The CMBM Group of Cardiovascular Sciences, directed by Prof. Gerosa, aims at developing increasingly efficient treatments for cardiovascular diseases, the main cause of mortality worldwide. The key research topics are heart failure to be treated with ventricular assistance devices and total artificial hearts. Furthermore, great importance is given to find new therapeutic solutions for valve insufficiency. In this regard, new valve repair techniques have been devised for mitral valve insufficiency and the most modern technologies for the treatment of aortic valve insufficiency are adopted, also in a minimally invasive way. The group is also involved in developing new bioengineered valve substitutes in the laboratory, starting from decellularized tissues, with superior performance and biocompatibility properties (Figure 1) compared to those shown by current commercialized biological and mechanical prostheses.
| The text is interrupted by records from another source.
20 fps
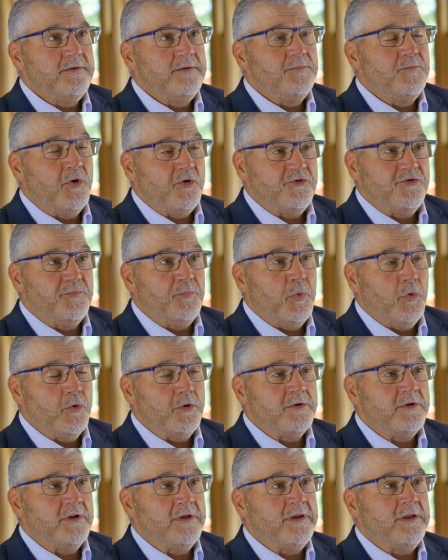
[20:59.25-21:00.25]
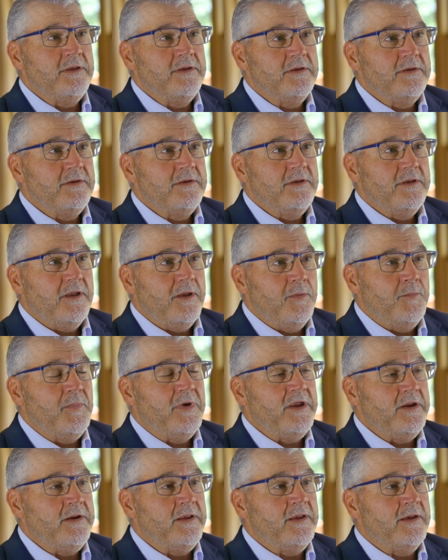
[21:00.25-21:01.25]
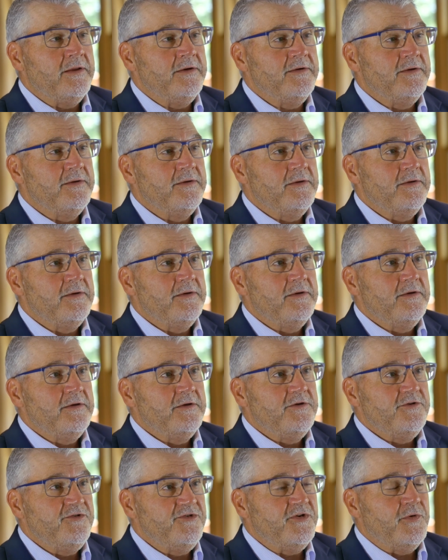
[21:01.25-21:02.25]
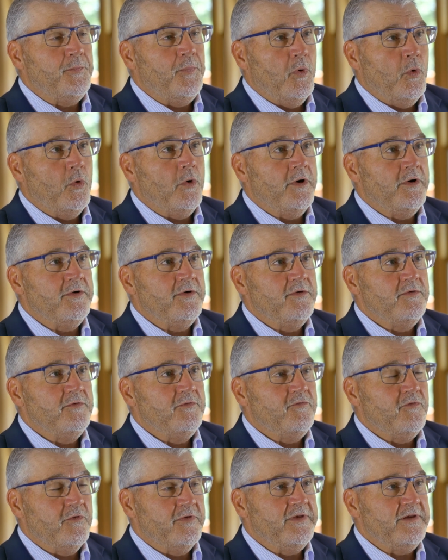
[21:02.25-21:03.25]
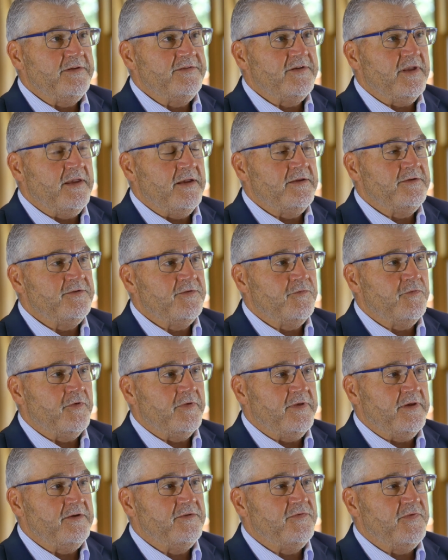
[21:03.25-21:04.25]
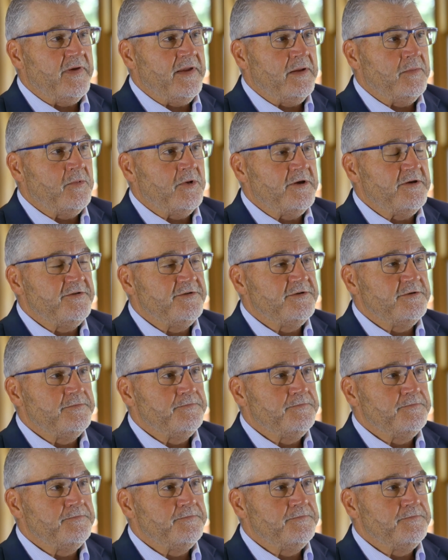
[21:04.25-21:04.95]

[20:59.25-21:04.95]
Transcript: most importantly, immediate support for these kids and for these families.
Macroscopic appearance of a decellularized allogeneic aortic valve before and after implantation in a porcine validation model. Allogeneic substitutes showed similar gross morpho-anatomic structure to native valves without signs of leaflet fenestration, rupture or degeneration both after decellularization (A-B) and explant at 15 months of in vivo follow up (C-D). From Iop et al, Plos One 2014;9:e99593.
The Facilities of the Cardiovascular Regenerative Medicine Unit are equipped for animal tissue processing, decellularization, biochemistry, cell culture, histology and immunohistochemistry, light and fluorescent microscopies, spectrophotometry, molecular biology and biomechanical testing.